This month I’m taking on your biggest leadership challenges. Last week we discussed creating a retention strategy to keep your top performing employees. This week I’m touching on accountability, an issue that comes up frequently during my work with CEOs. Understanding to whom (or to what!) your employees feel accountable to will help you in guiding your team – and making sure the work gets done.
Accountable…to whom (or maybe to what)?
When we talk about accountability we always start with this baseline: accountability is always in relation to something. As a manager you want to pay attention to whom individual team members are most likely to be accountable to, that is, what do they value most? Until you get to that fundamental level, you will never be able to achieve high levels of accountability with each individual member of your team.
For example, some employees are most likely to be accountable to their manager. They are motivated to do the right thing, they want to be seen as a good team player, and they want their manager to approve, like, and appreciate what they do.

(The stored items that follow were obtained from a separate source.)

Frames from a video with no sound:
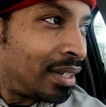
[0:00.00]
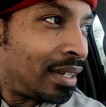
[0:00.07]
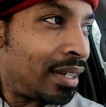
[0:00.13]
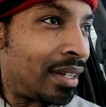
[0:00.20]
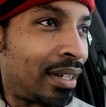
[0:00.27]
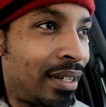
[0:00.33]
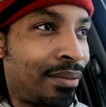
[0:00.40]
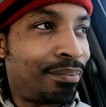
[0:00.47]

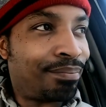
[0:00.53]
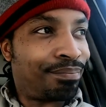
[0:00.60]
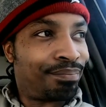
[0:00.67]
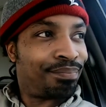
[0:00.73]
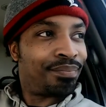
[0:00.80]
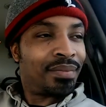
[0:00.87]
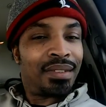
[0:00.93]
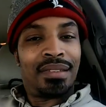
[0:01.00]
Um,
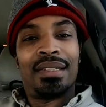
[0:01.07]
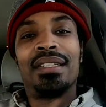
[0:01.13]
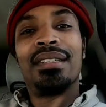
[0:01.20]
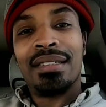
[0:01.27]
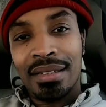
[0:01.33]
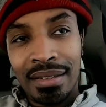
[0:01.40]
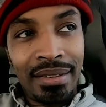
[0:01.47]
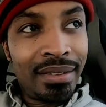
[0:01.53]

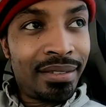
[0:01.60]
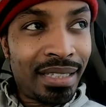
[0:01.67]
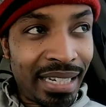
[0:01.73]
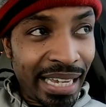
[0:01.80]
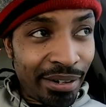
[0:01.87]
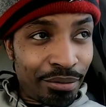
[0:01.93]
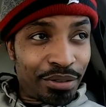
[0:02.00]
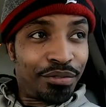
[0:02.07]
the
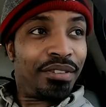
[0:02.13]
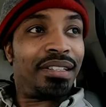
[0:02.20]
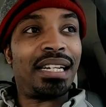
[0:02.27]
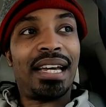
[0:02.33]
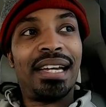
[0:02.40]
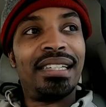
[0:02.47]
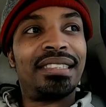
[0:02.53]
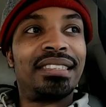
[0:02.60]
lady was real
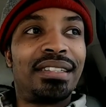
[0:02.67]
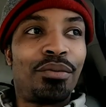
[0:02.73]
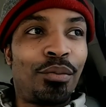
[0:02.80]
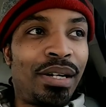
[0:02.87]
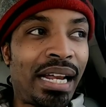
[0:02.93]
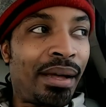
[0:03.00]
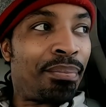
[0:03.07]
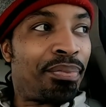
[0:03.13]
nice.
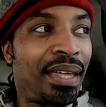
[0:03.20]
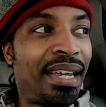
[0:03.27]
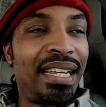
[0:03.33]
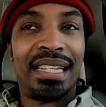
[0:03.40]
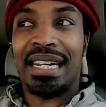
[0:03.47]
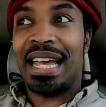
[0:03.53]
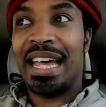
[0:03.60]
What I'm thinking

Other members of your staff may be less focused on being accountable to the leader, but they’re very focused on being accountable to their other team members. Their sense of accountability is more team or group based.
Still, others are motivated, at their core, by the mission of your organization. They believe in, and work hard for, the impact your company has on clients, customers, or the world.

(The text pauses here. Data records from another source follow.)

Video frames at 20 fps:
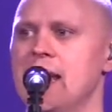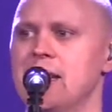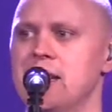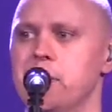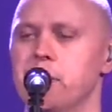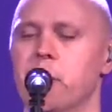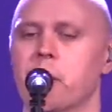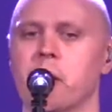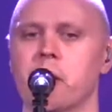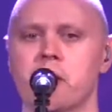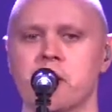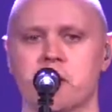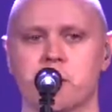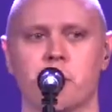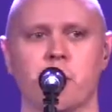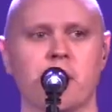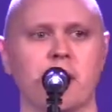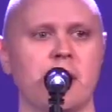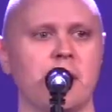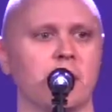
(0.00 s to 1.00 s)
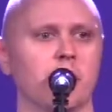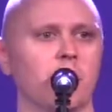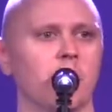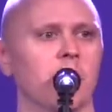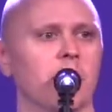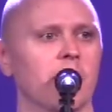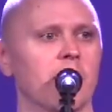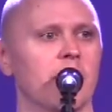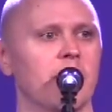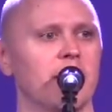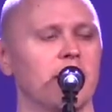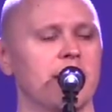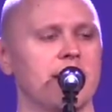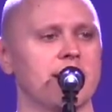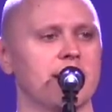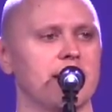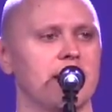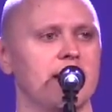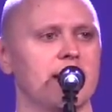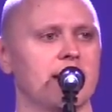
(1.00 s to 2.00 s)
Andy Bird is bringing the word.
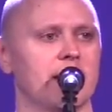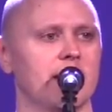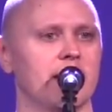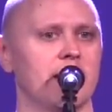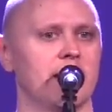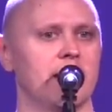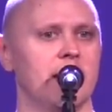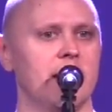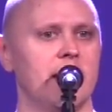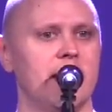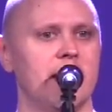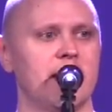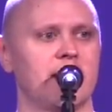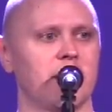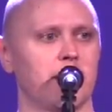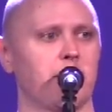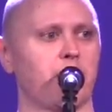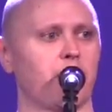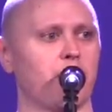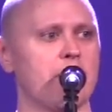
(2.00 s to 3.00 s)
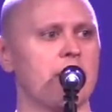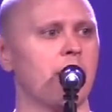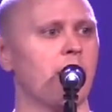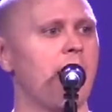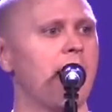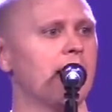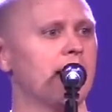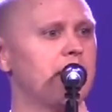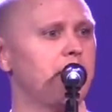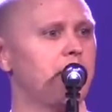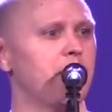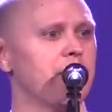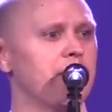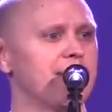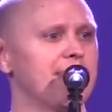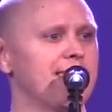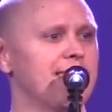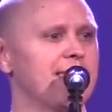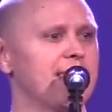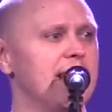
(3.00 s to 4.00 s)
It's a pre-rally for
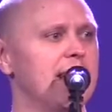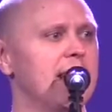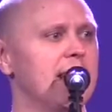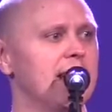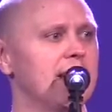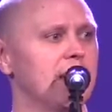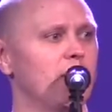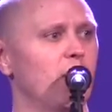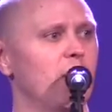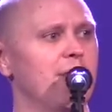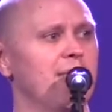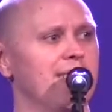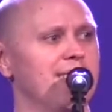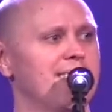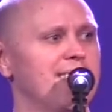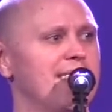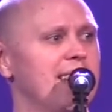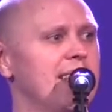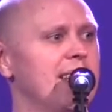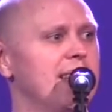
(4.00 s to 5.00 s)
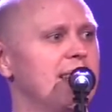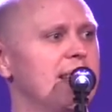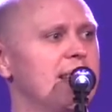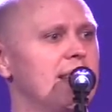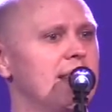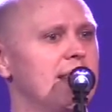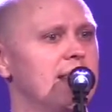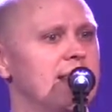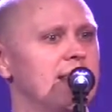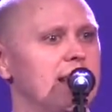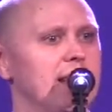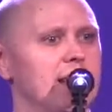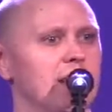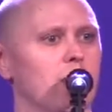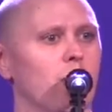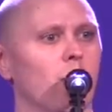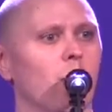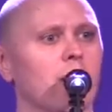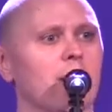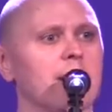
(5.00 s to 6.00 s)
the Send. And what the Send is
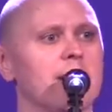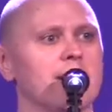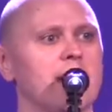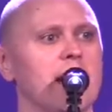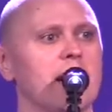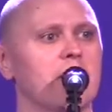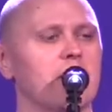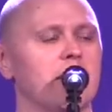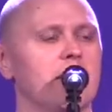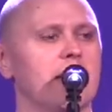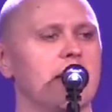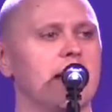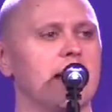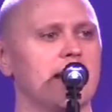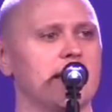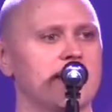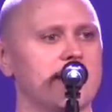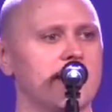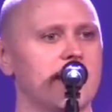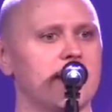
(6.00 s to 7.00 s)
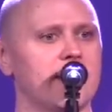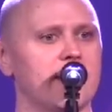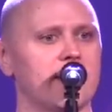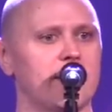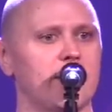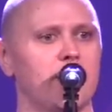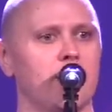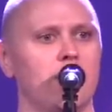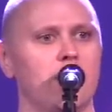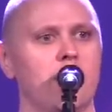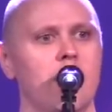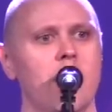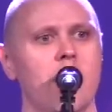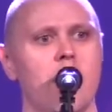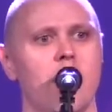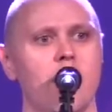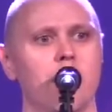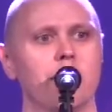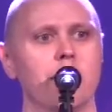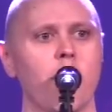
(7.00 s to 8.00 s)
an organization that exists to
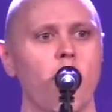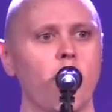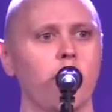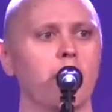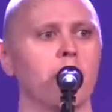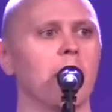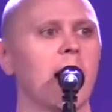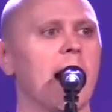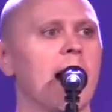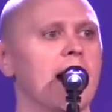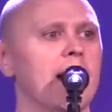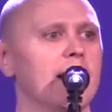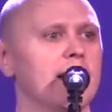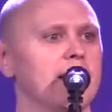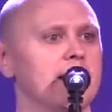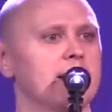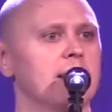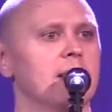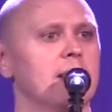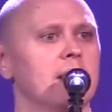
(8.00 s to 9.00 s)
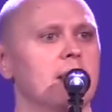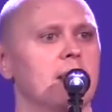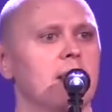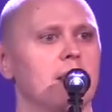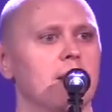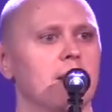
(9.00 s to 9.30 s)
mobilize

It’s important to know to whom each of your employees feel most accountable, so when you’re having a conversation about a missed deadline or an incorrect deliverable, you can offer constructive feedback that gets to the core of their efforts. For example, you could say “I know it’s important to you to be a great team player. As you know, everyone was really relying on you to get this part of the project done, and I’m worried about how this will impact the team. I know you are, too. Where can we course-correct and make this right together?”
When you take a step back and assess how your employees view accountability, you can speak to them more effectively.
Mindset and Accountability
Another part of accountability is understanding what is preventing the employee from holding him or herself accountable. Employees run into mental roadblocks all the time that can destroy accountability, productivity, and engagement. Grudge collecting, victim mentality, and learned helplessness are just a few of the ways these mental roadblocks can manifest.
Understanding why an employee believes he or she can’t get something done is crucial to helping him or her get unstuck. We caution managers from punishing or labeling what they view as deficiencies in an employee’s behavior.
Instead, focus on their frame of mind. These employees are stuck, and part of how to help them get unstuck is to make them more self aware of the box they’ve put themselves in. For example, you could say, “Laura, I’ve always seen you as an innovative, very creative person, and I’ve never seen you as someone who feels like a victim. You are so capable, but in this conversation we’ve had you seem to paint yourself as a victim. It just doesn’t fit for me, so let’s let’s talk about that.”
Your goal is to make them more self aware of the box they’re in — not just focus on the content or the deliverable.